International art dealer Ron Hall must befriend a homeless man in order to save his struggling marriage to his wife, a woman whose dreams will lead all three of them on the journey of their lives.

Box Office:
Opening Weekend
$2,591,985 on 1362 Screens.
Domestic Gross

Rated R.

Aspect Ratio: 2.35:1
English DTS-HD MA 5.1
Spanish Dolby 5.1
French Dolby 5.1
German Dolby 5.1
English Audio Description
Supplements Subtitles:

Runtime: 119 min.
Price: $36.99
Release Date: 2/20/2018

• Audio Commentary with Writer/Director Michael Carney and Writers Ron Hall and Alexander Foard
• “Love Is Patient, Love Is Kind” Featurette
• “Filming in Mississippi” Featurette
• Deleted/Extended Scenes with Optional Commentary


-LG OLED65C6P 65-Inch 4K Ultra HD Smart OLED TV
-Marantz SR7010 9.2 Channel Full 4K Ultra HD AV Surround Receiver
-Panasonic DMP-BD60K Blu-Ray Player
-Chane A2.4 Speakers
-SVS SB12-NSD 12" 400-watt Sealed Box Subwoofer


Same Kind of Different As Me [Blu-Ray] (2017)

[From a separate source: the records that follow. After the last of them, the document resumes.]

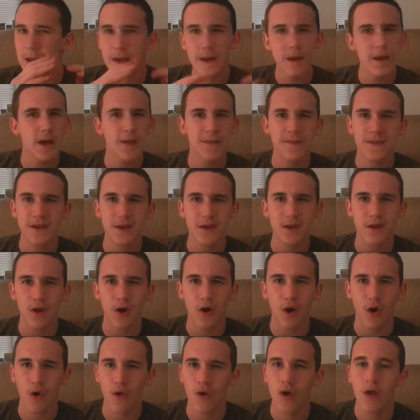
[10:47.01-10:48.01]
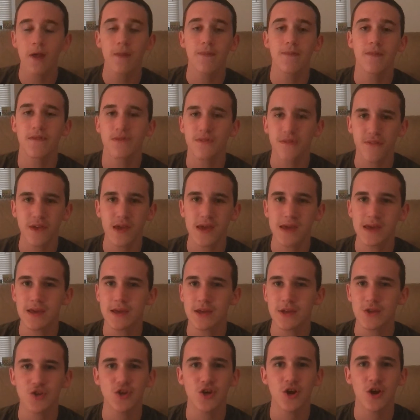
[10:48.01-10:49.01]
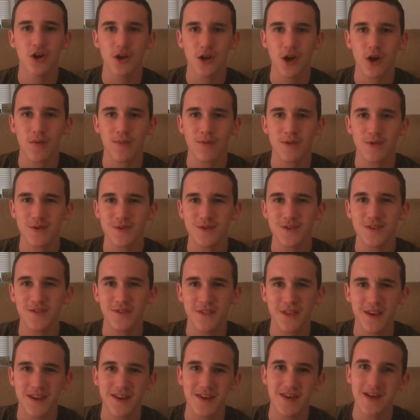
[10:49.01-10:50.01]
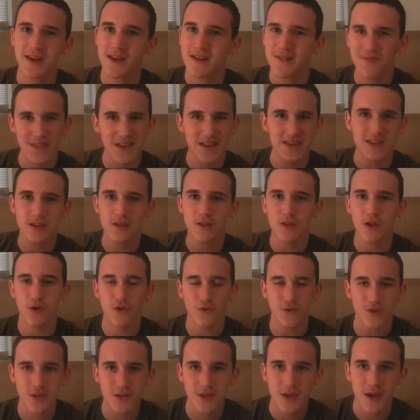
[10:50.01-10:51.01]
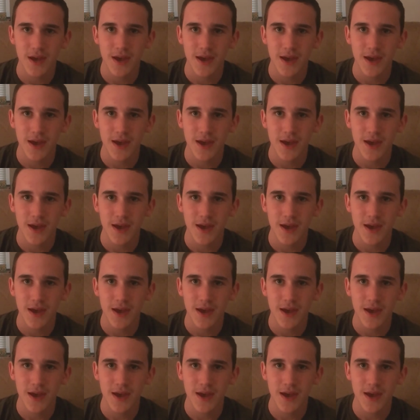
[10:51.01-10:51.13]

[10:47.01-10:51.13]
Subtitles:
Nothing at all. The Thing in John Carpenter's The Thing, that's close.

Reviewed by Colin Jacobson (February 12, 2018)

Based on Ron Hall’s autobiographical book of the same title, 2017’s Same Kind of Different As Me introduces us to… Ron Hall (Greg Kinnear). He works as a successful art dealer and lives in luxury with his wife Debbie (Renee Zellweger).

Though they seem to lead an ideal life, fissures exist beneath the surface that test the marriage. These intensify when they meet homeless drifter Denver Moore (Djimon Hounsou) and embark on an improbable relationship.

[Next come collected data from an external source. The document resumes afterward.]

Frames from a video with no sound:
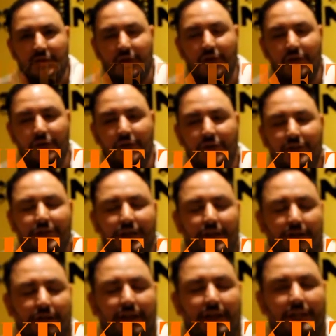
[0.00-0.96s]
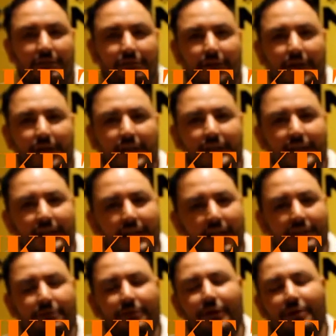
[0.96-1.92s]
So you're sharing experience, and
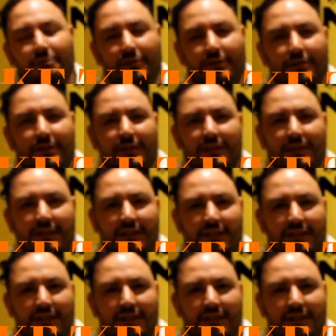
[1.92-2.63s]
that's very important.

I must admit that when I see the “Dove Foundation Seal of Approval” on a movie, I go into that film with certain assumptions. As stated on their website, “Dove reviews are based on Christian values and we want to serve all families and individuals who love great entertainment, but also want to spend their time and money on God-glorifying storytelling”.

Whether fairly or not, that statement makes me think that Dove approved films will favor one strong worldview and condemn anything less “Christian”. A glimpse at the website shows this isn’t totally true – heck, they approved of The Last Jedi, and that’s not exactly a film teeming with “God-glorifying storytelling – but the group’s religious bent leaves me skeptical.

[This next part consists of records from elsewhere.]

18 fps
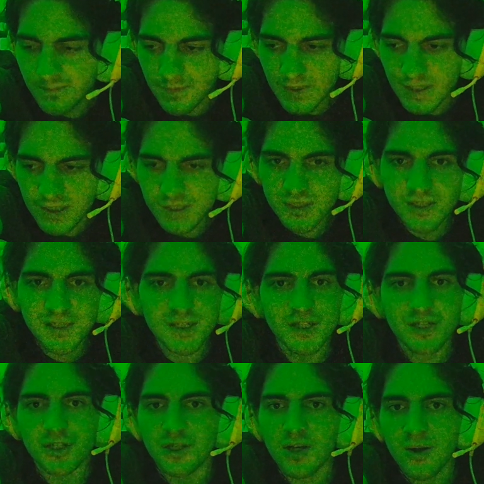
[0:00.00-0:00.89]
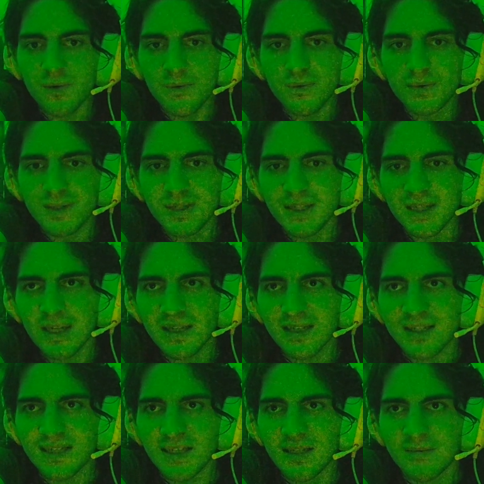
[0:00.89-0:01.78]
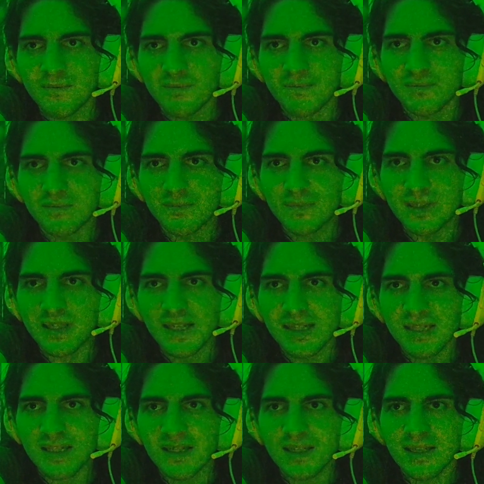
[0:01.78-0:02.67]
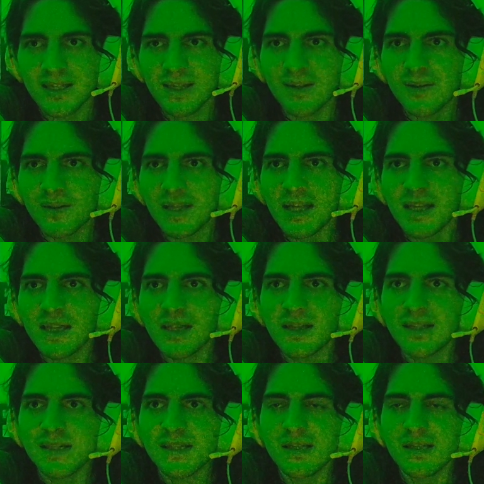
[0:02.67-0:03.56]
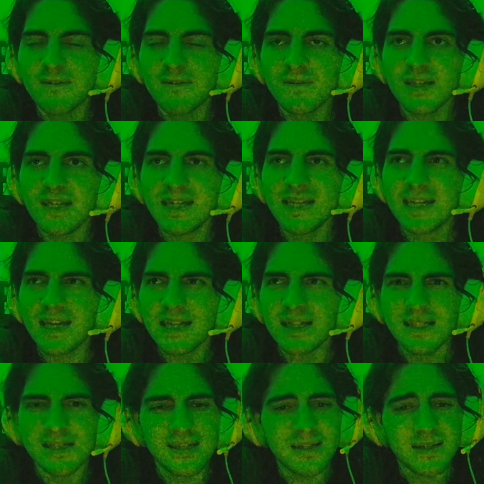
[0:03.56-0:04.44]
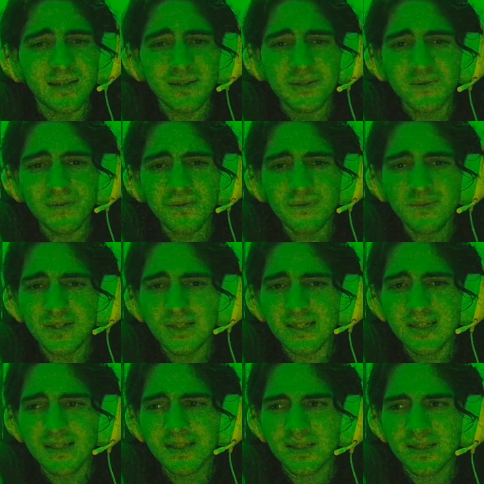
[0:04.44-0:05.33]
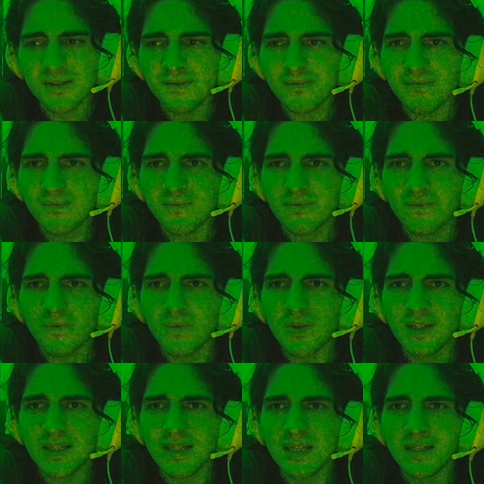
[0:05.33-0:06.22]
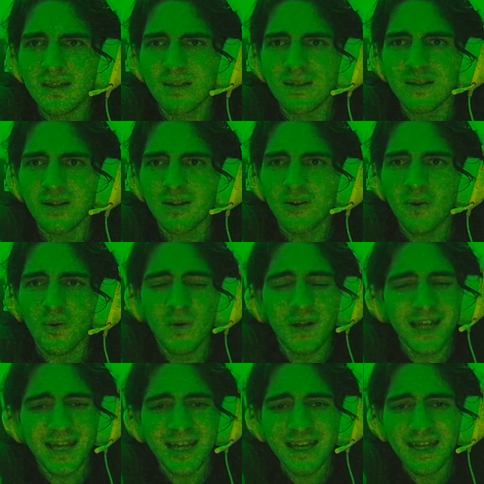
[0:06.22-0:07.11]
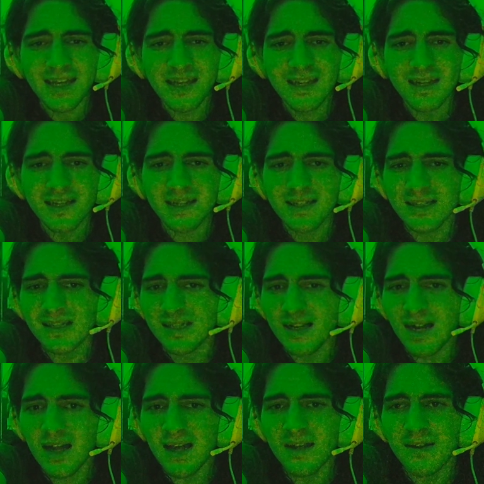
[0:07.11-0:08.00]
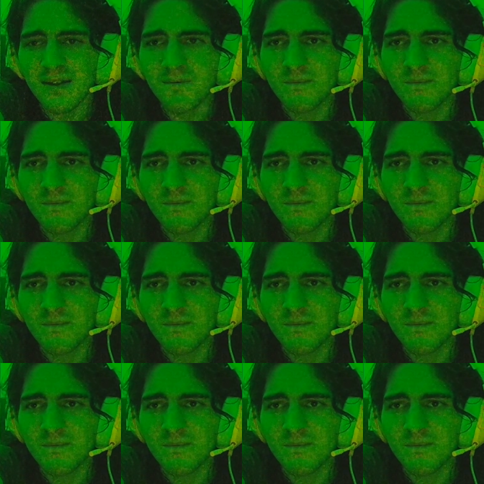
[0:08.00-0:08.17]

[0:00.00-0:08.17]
he's just a joke, and he doesn't like the stuff that he gets to do is really annoying, and it's not.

That’s particularly true when a studio trumpets the Dove approval. I suspect that occurs to sell the movie to the Christian audience – and again, I don’t have any objection to that, but it simply becomes less likely I’ll enjoy the movie.

Maybe I’ve watched too many Christian-oriented films that felt like propaganda. Though the “Dove Seal of Approval” put me on guard for Different, I wanted to give it the benefit of the doubt, mainly due to its cast, as I don’t see Zellweger, Hounsou and Kinnear as “zealots” eager to force religion on us ala a Kirk Cameron or a Kevin Sorbo.

In this regard, Different manages to seem pretty subtle. While it does embrace religion to some degree, it keeps this side of the story modest. Indeed, we get no reference to religion until about halfway through the movie, and those elements never become heavy-handed.

Unfortunately, most of the rest of Different lays it on thick, as it brings us a tale heavy in moralizing and sentiment but light on real drama. The film paints its characters as little more than caricatures – especially Debbie, who gets the “saint on earth” treatment.

Before I watched Different, I caught part of a featurette that spells out one role’s fate. I feared this would spoil the movie for me, but that didn’t happen – mainly because the lackluster nature of character development meant I didn’t really care.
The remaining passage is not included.